Oligoryzomys stramineus
- Conservation status: Least Concern (IUCN 3.1)

Scientific classification
- Kingdom: Animalia
- Phylum: Chordata
- Class: Mammalia
- Order: Rodentia
- Family: Cricetidae
- Subfamily: Sigmodontinae
- Genus: Oligoryzomys
- Species: O. stramineus
- Binomial name: Oligoryzomys stramineus Bonvicino & Weksler, 1998

= Oligoryzomys stramineus =

- Genus: Oligoryzomys
- Species: stramineus
- Authority: Bonvicino & Weksler, 1998
- Conservation status: LC

Species of rodent

Oligoryzomys stramineus, also known as the straw-colored colilargo or straw-colored pygmy rice rat, is a species of rodent in the genus Oligoryzomys of the family Cricetidae. It occurs only in the cerrado and caatinga ecoregions of northeastern Brazil. Its karyotype has 2n = 52 and FNa = 68-70.

==Description==
Oligoryzomys stramineus is a large species of colilargo with a yellowish-brown head and dorsal surface and whitish underparts, with a sharp line demarcating the boundary between the two. It has long incisive foramina (openings in the hard palate of the skull) and broad zygomatic plates (bony plates in the upper jaw). The head-and-body length averages 94 mm while the tail averages 118 mm.
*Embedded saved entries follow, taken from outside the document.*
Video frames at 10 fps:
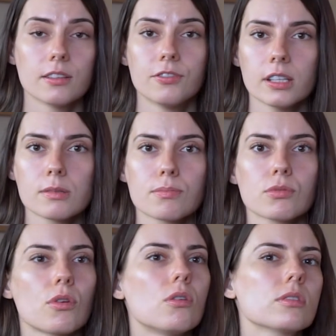advanced
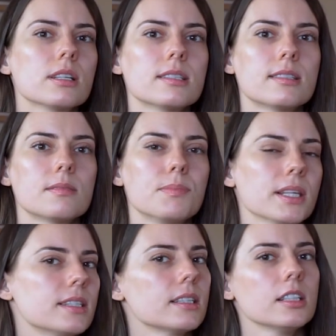parole is
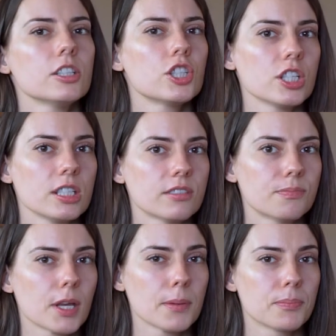basically a sheet of
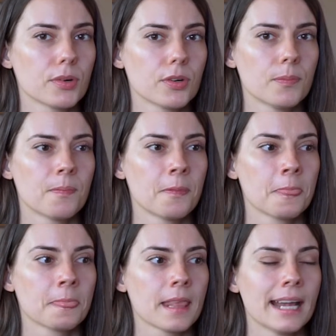paper,
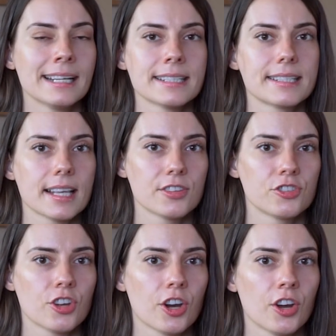and it
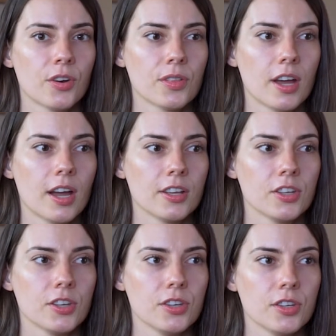says there that
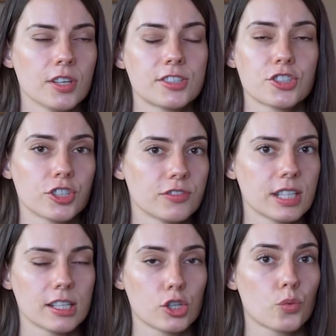it serves
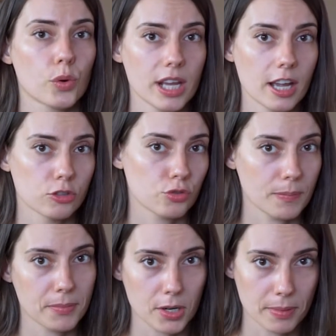as a
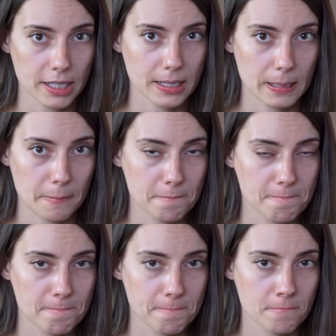re-entry permit.
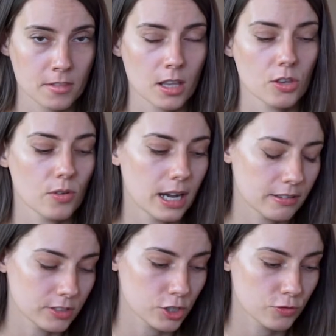You
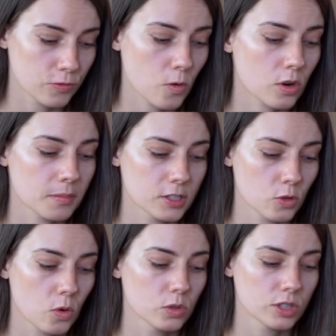have this form, it's
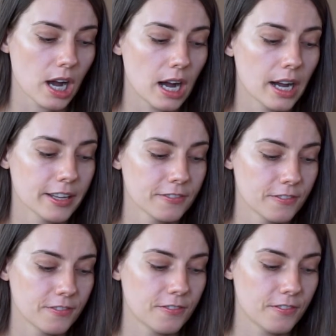called
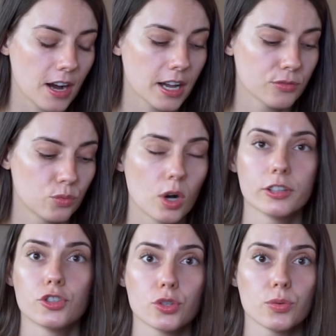
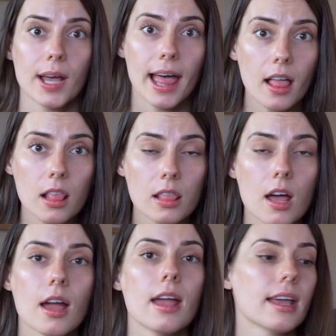I-512L.
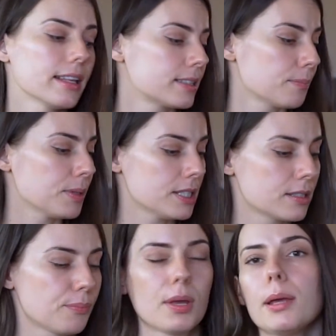It's a
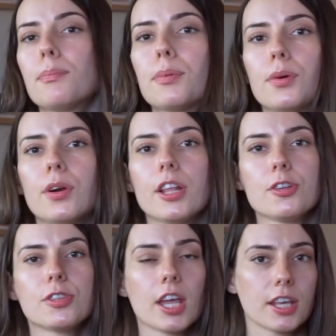piece of paper, and
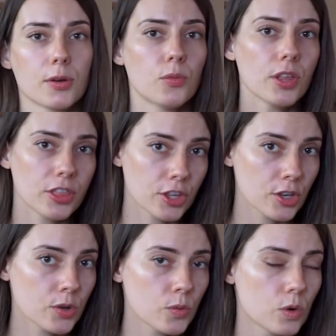you take it with
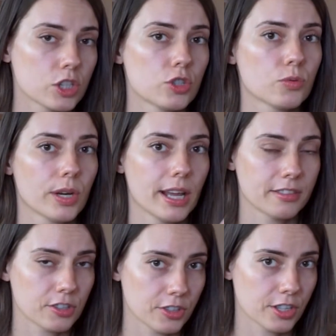you. Once you
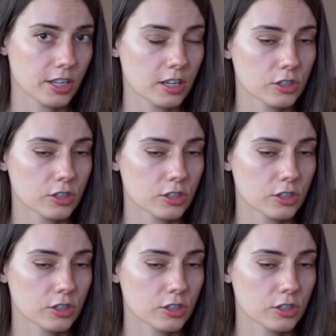re-enter the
==Distribution and habitat==
This species is native to South America where it occurs in northeastern and central Brazil. Its range extends from the cerrado ecoregion of the states of northern Goiás and northern Minas Gerais southward to the caatinga ecoregion of the states of Paraíba and Pernambuco. In the cerrado, it has mainly been found in gallery forests. It shares part of its range in central Brazil with Oligoryzomys fornesi and is sometimes caught in the same line of traps. It is also sympatric with Oligoryzomys nigripes, but the two species are not found in the same trap-lines.

==Ecology==
Little is known of the breeding habits of O. stramineus; a pregnant female carrying four young was caught in September; and a juvenile was caught in August suggesting that mating may have occurred in June or July.

==Status==
O. stramineus has a wide range, and though its total population is not known, it is considered to be common and its population stable. No particular threats have been identified and the International Union for Conservation of Nature has rated its conservation status as being of "least concern".